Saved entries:

========================================

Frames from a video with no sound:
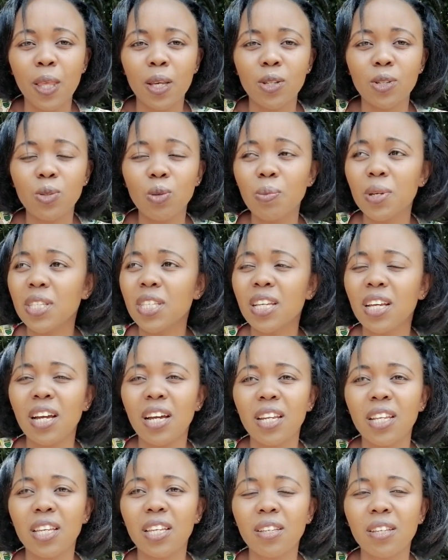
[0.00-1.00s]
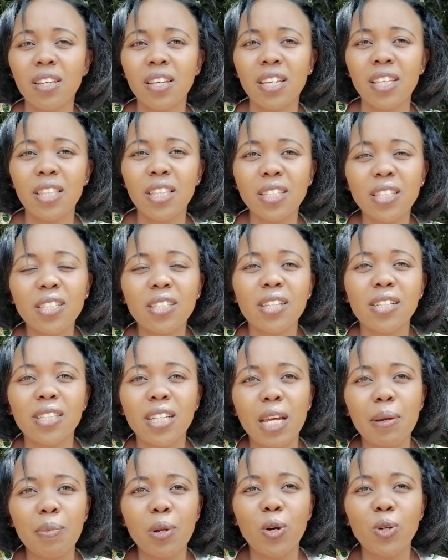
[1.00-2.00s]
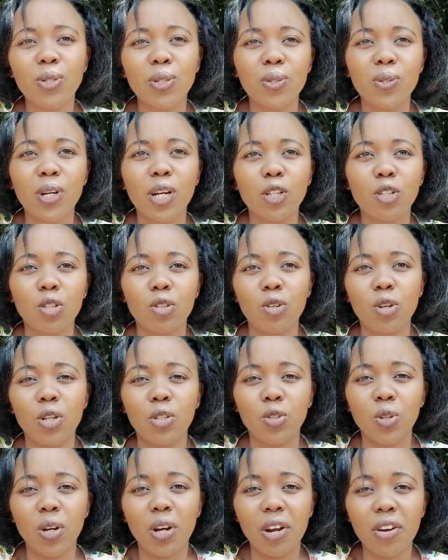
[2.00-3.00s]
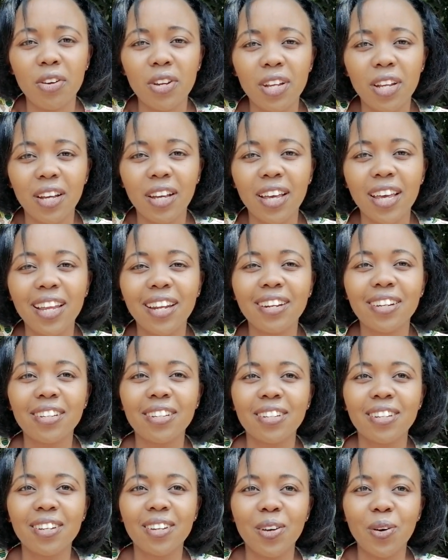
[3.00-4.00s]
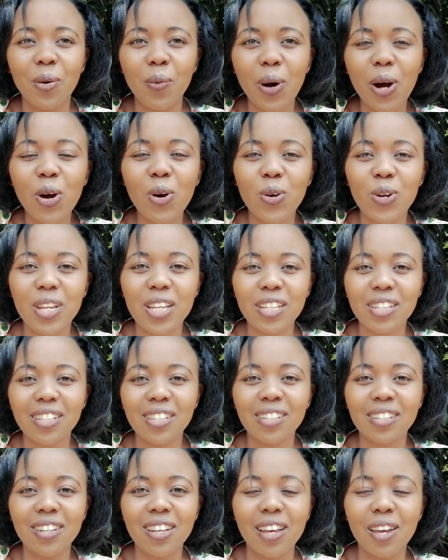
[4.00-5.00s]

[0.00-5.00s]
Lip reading: So basically, this is the time now to look at your career and work on it.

========================================

With pictures excluded, the data must be transcribed in full and to the letter.

Frames from a video with no sound:
[0.00-1.00s]
[1.00-2.00s]
[2.00-3.00s]
[3.00-4.00s]
[4.00-5.00s]

[0.00-5.00s]
Lip reading: So basically, this is the time now to look at your career and work on it.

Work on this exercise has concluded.